Key Characteristics:
- Schema-less or flexible schema: No fixed structure, allowing dynamic data models.
- Horizontal scaling: Scale out by adding servers (sharding) rather than upgrading hardware (vertical scaling).
- High performance for specific workloads (e.g., key-value lookups, document queries).
- Support for diverse data types (e.g., JSON, XML, graphs).
Examples:
- MongoDB (Document Store), Redis (Key-Value Store), Cassandra (Column-Oriented), Neo4j (Graph).

Scalability:
- Horizontal scaling across distributed nodes, ideal for cloud environments.

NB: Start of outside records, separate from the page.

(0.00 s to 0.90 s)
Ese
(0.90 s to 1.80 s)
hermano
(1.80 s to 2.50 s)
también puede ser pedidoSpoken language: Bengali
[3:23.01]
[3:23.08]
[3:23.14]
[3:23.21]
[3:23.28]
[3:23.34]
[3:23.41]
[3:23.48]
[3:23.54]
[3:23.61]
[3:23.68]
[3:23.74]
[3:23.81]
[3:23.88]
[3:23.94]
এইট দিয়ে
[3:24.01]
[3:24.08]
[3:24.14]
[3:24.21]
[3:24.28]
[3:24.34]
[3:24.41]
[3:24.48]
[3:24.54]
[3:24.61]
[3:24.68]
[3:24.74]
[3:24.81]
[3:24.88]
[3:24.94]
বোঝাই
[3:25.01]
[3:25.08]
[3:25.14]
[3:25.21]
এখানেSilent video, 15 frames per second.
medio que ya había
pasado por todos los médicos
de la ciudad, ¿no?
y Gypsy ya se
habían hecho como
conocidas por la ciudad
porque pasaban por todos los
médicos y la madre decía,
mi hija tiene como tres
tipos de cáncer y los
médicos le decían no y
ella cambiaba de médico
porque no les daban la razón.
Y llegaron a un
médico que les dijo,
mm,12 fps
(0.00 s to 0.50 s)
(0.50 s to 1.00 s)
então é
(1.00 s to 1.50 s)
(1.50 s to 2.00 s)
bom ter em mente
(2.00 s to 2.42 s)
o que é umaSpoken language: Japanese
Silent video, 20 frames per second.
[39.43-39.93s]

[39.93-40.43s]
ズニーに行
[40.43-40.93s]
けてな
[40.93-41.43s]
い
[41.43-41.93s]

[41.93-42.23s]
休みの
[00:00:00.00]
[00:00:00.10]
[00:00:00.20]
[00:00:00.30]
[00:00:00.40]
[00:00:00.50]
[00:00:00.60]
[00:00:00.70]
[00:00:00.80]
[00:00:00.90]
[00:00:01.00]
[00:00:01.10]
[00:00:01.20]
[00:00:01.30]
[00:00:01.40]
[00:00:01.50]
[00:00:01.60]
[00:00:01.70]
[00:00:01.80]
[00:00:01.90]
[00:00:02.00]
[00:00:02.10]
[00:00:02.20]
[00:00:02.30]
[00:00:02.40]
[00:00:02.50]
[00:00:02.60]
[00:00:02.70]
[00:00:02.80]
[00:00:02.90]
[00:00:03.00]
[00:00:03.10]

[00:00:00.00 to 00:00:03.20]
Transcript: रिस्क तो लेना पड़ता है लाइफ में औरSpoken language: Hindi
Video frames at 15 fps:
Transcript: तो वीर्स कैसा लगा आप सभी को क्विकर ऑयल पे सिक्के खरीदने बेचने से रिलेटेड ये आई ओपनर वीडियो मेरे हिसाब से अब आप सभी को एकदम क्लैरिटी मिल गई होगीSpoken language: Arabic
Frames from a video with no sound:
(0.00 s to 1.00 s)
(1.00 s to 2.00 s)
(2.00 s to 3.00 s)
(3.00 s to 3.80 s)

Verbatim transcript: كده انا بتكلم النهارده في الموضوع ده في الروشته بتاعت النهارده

- Example: Add more servers to handle increased traffic in MongoDB or Cassandra.
Flexible Schema:
- No fixed schema; documents or records can have varying structures.
- Example: A MongoDB collection can store documents with different fields without predefined columns.
High Availability:
- Replication and partitioning ensure data availability even during node failures.
- Example: Cassandra’s multi-node replication ensures no single point of failure.
Performance:
- Optimized for specific query patterns (e.g., key lookups in Redis, document retrieval in MongoDB).
- Often faster than RDBMS for certain workloads due to denormalized data and indexing.
Distributed Architecture:
- Data is spread across multiple nodes for load balancing and fault tolerance.
- Example: Sharding in MongoDB distributes data across servers.
Support for Big Data:
- Handles large volumes of data (terabytes to petabytes) and high-velocity data (e.g., real-time analytics).
Key Notes:
- NoSQL databases sacrifice some relational features (e.g., complex joins, strict ACID compliance) for scalability and flexibility.
- Best suited for applications like social media, IoT, e-commerce, and real-time analytics.

Structured Data:
- Highly organized, fits into fixed schemas (e.g., tables with rows and columns).
- Example: RDBMS tables like employees with defined columns (emp_id, name, salary).
- Characteristics: Fixed format, easily queried with SQL, used in traditional business applications.